Healthcare providers and other businesses should carefully document the effects of COVID-19 on their operations during the Pandemic. For example, what was the impact of COVID-19 on a healthcare provider’s staffing? What other actions, directly or indirectly, were taken to mitigate the effects and risks of COVID? As memories fade, having evidence of these measures and of other good-faith efforts may be critical to defending future cases that have yet to be filed, but which arose during the course of the State of Emergency.

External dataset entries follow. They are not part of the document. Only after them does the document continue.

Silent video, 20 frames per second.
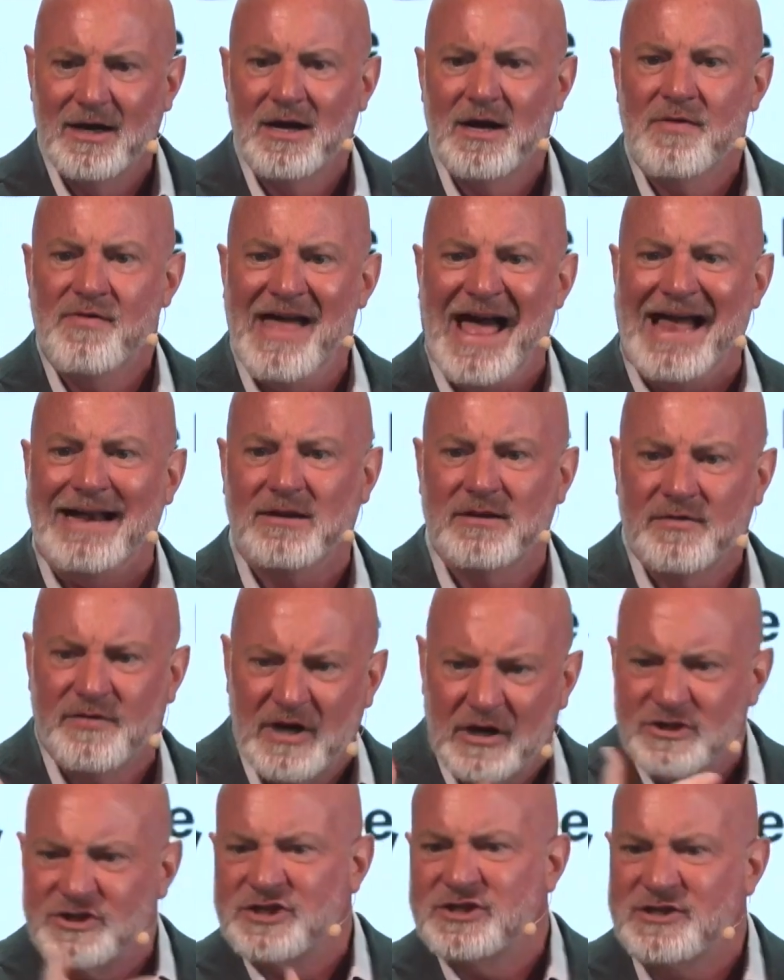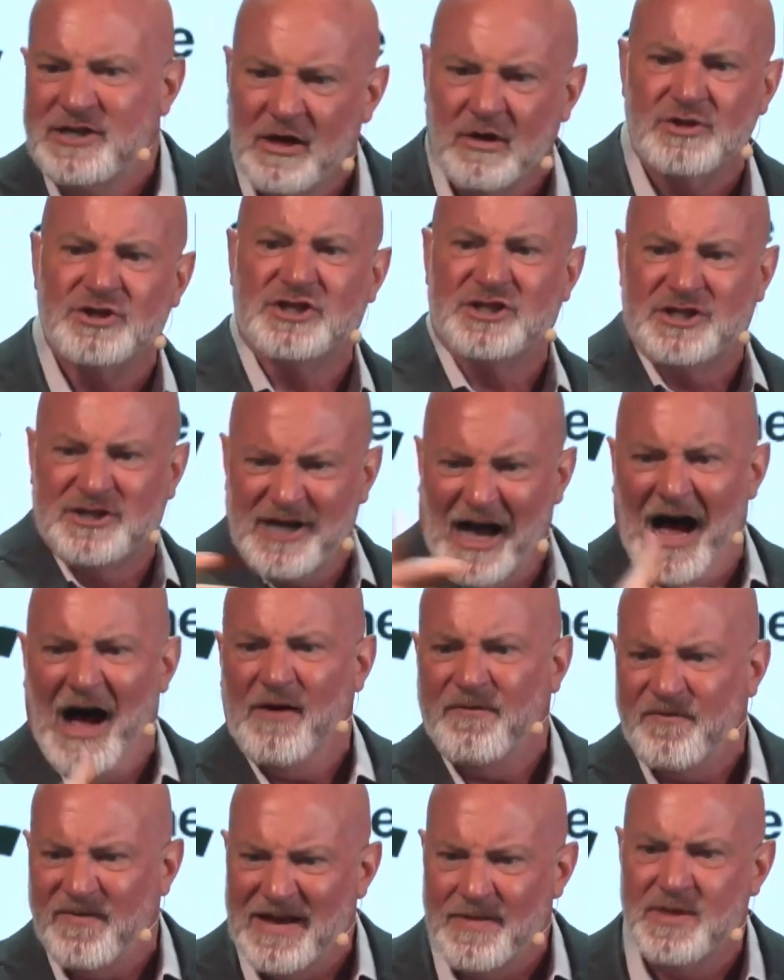that there's still
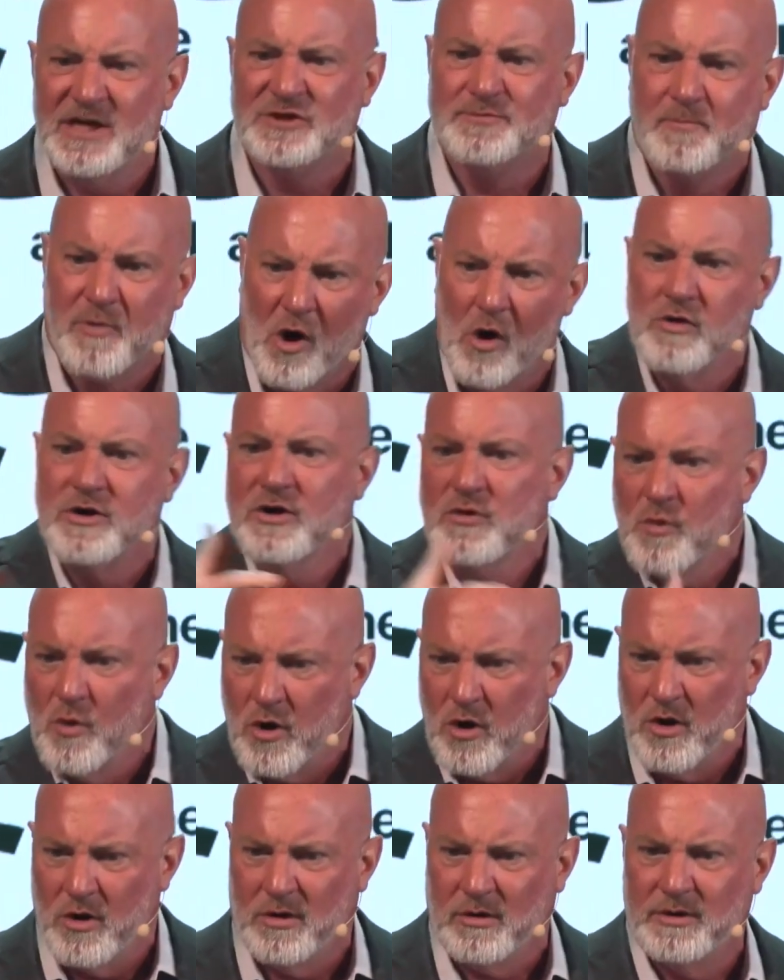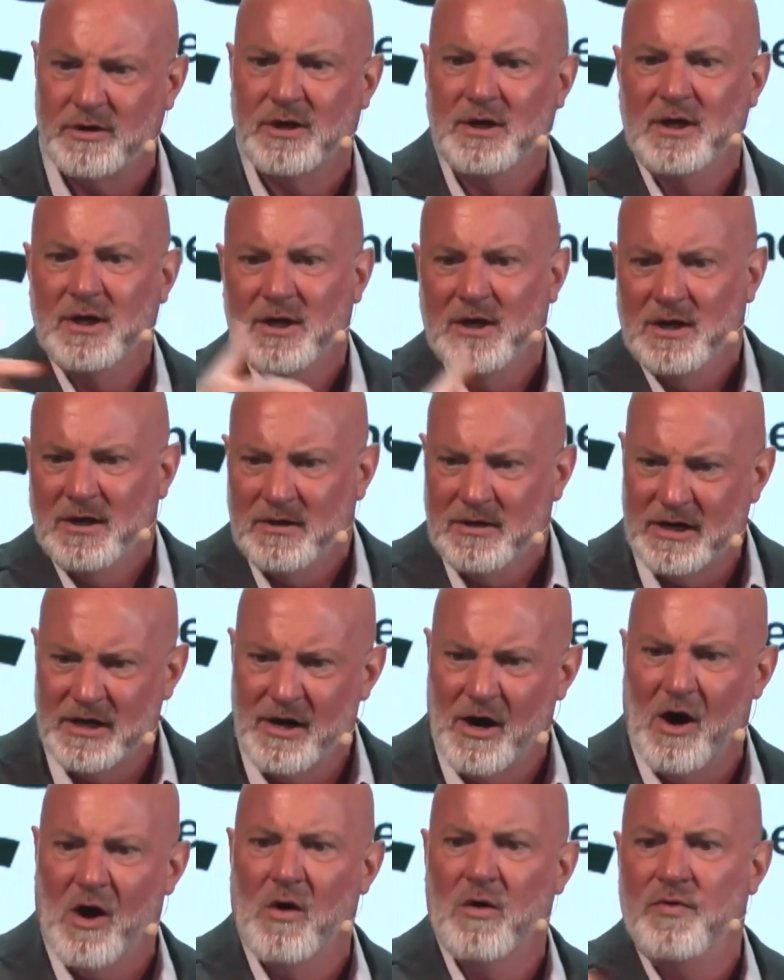stuff in this broken world, you
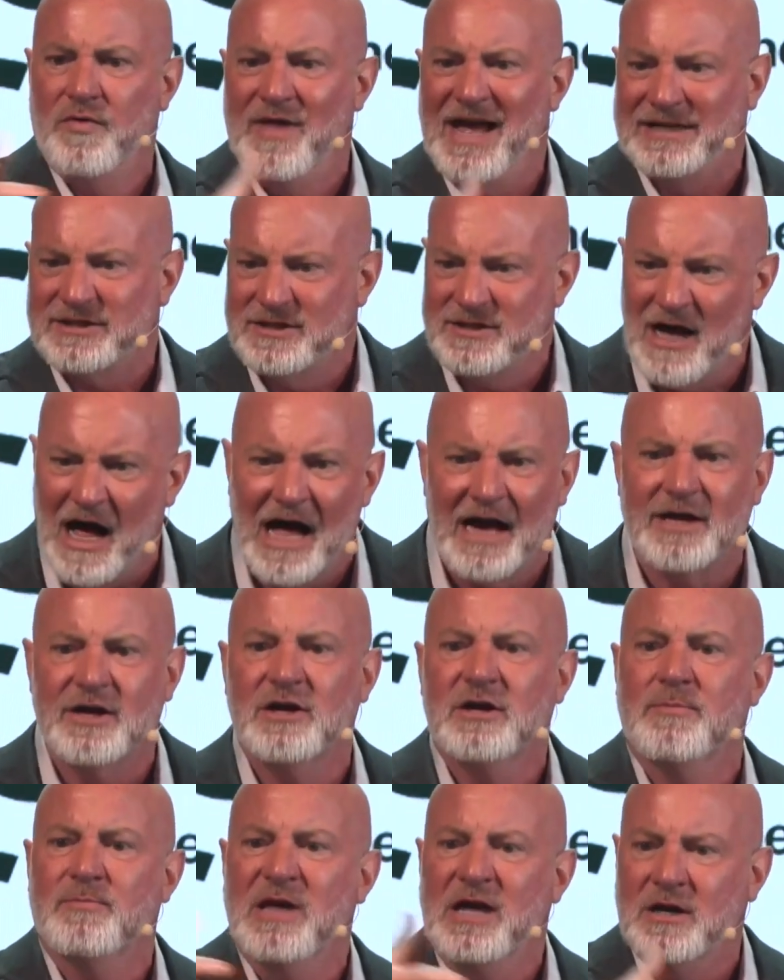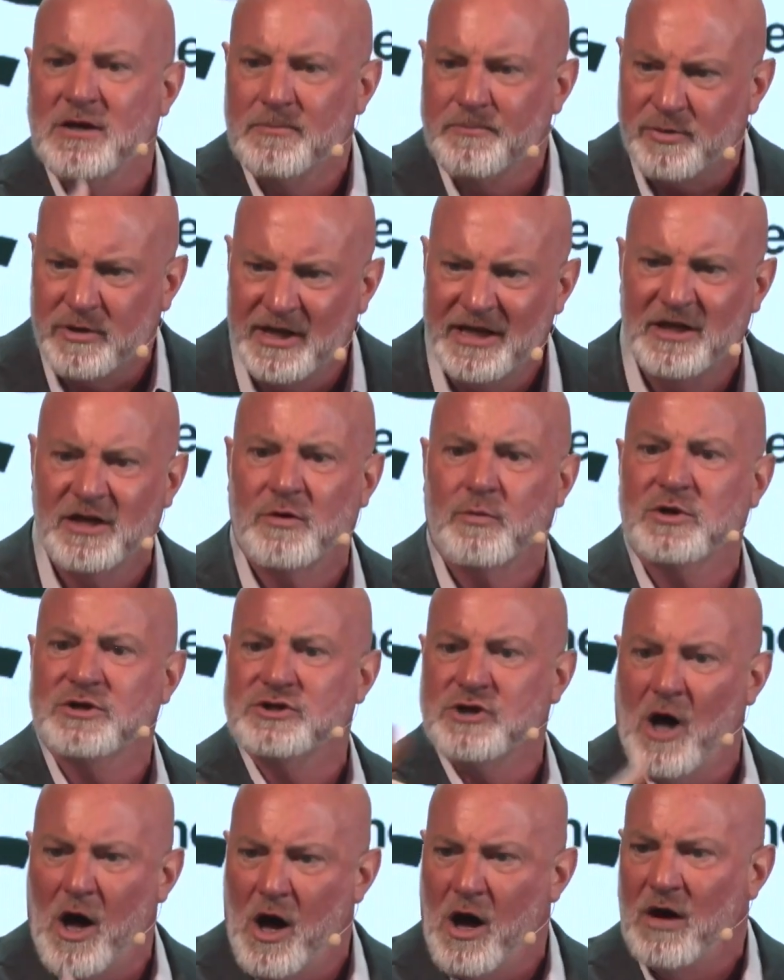know, that's not going to be completely
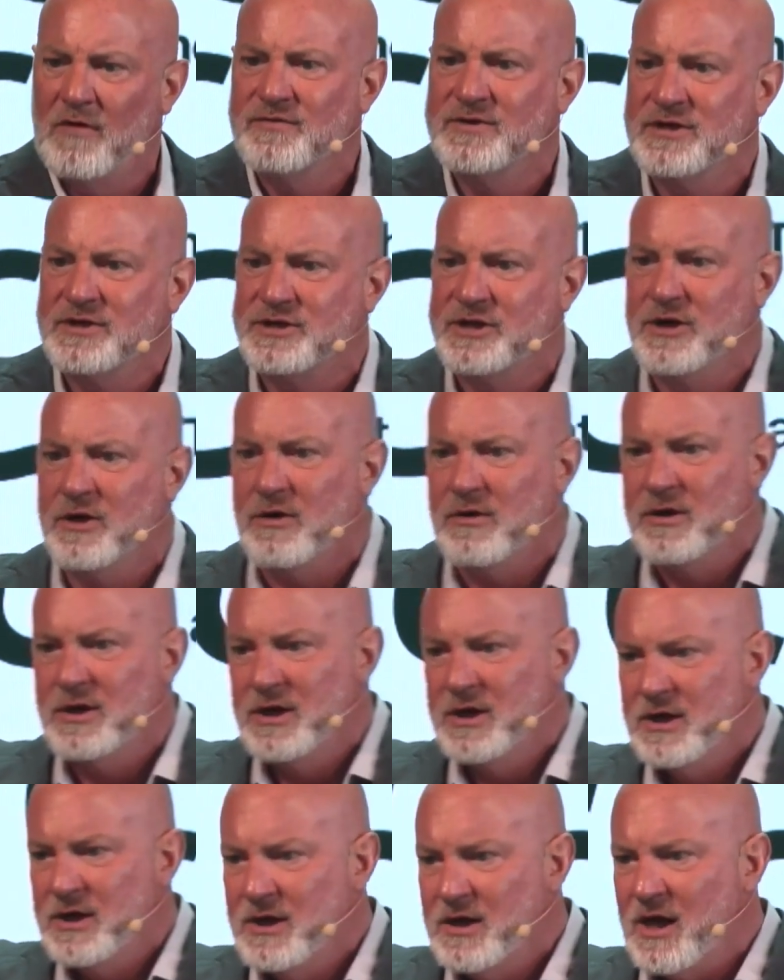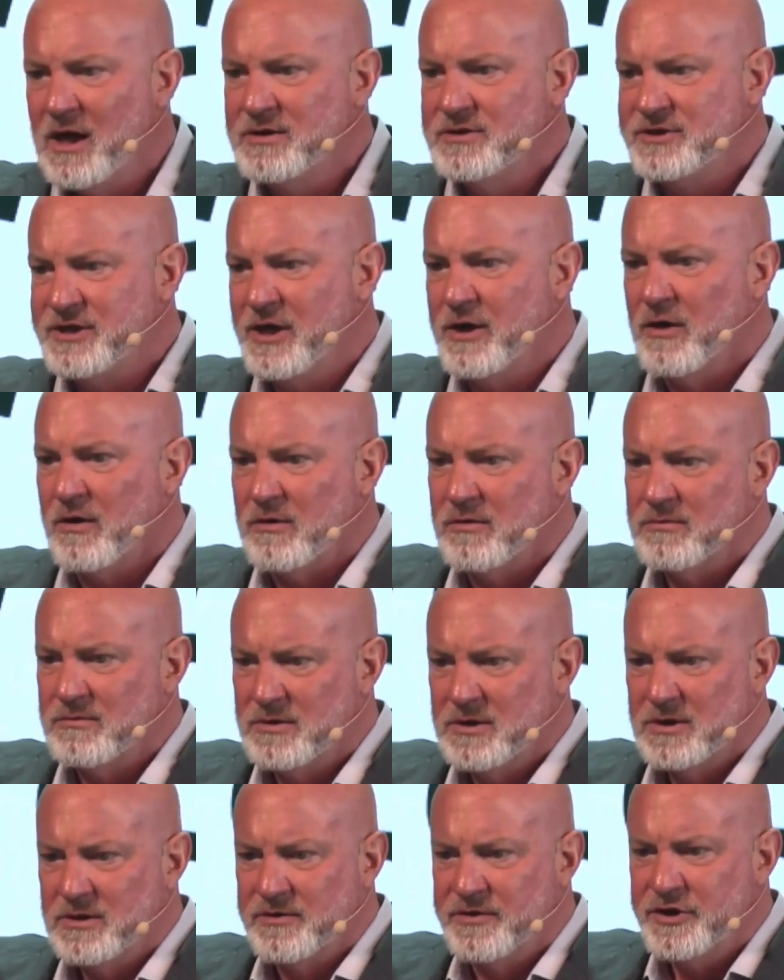resolved until
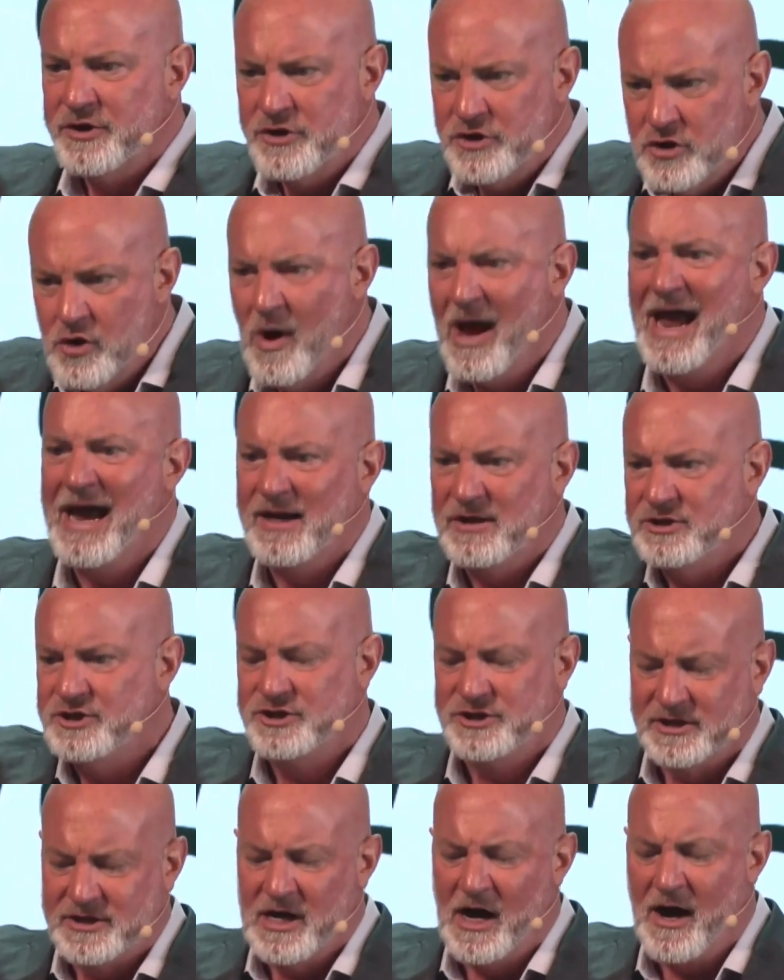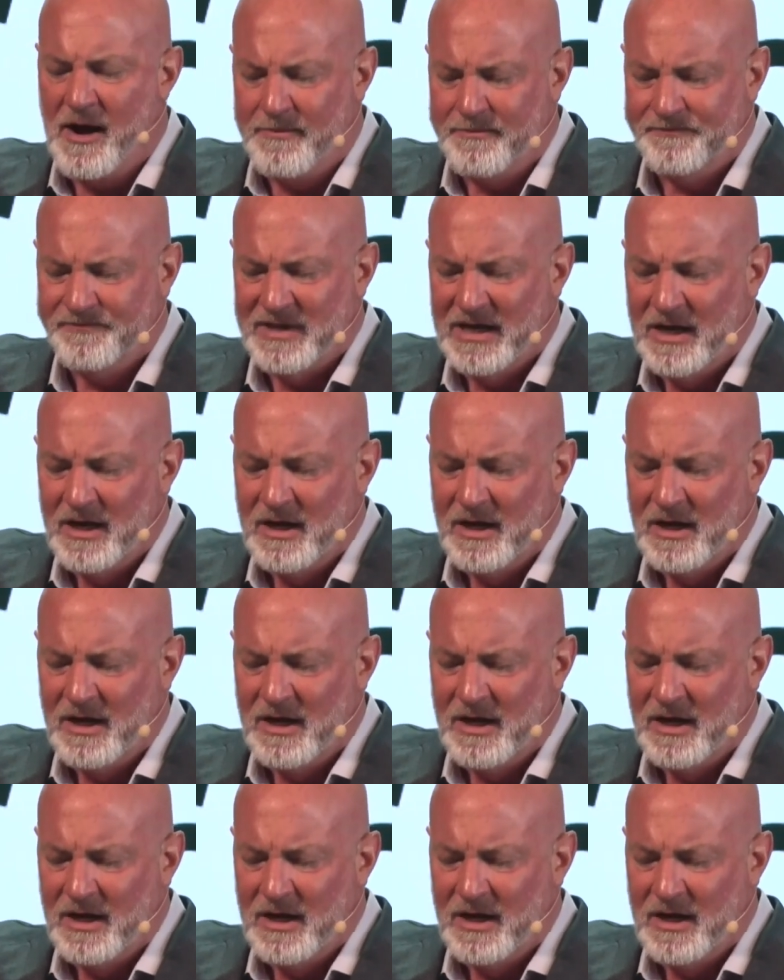the new age to come.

For businesses generally, efforts to satisfy the notice provisions of H.B. 118 should be documented. H.B. 118 required businesses to give "reasonable notice of actions taken" to "reduc[e] the risk of transmission of COVID-19" to persons on premises owned, possessed or controlled by a business. It did not condition its immunity on compliance with this requirement, but evidence of a failure to comply could be used to challenge the immunity. Other efforts to reduce the risk of COVID-19 transmission should also be documented in order to demonstrate reasonable efforts and that employers were not reckless or acting in bad faith.


[1] If the Governor has cause to declare a subsequent State of Emergency, the protections of S.B. 704 return for the period of the emergency, which we explained to you earlier here.

DISCLAIMER: Because of the generality of this update, the information provided herein may not be applicable in all situations and should not be acted upon without specific legal advice based on particular situations.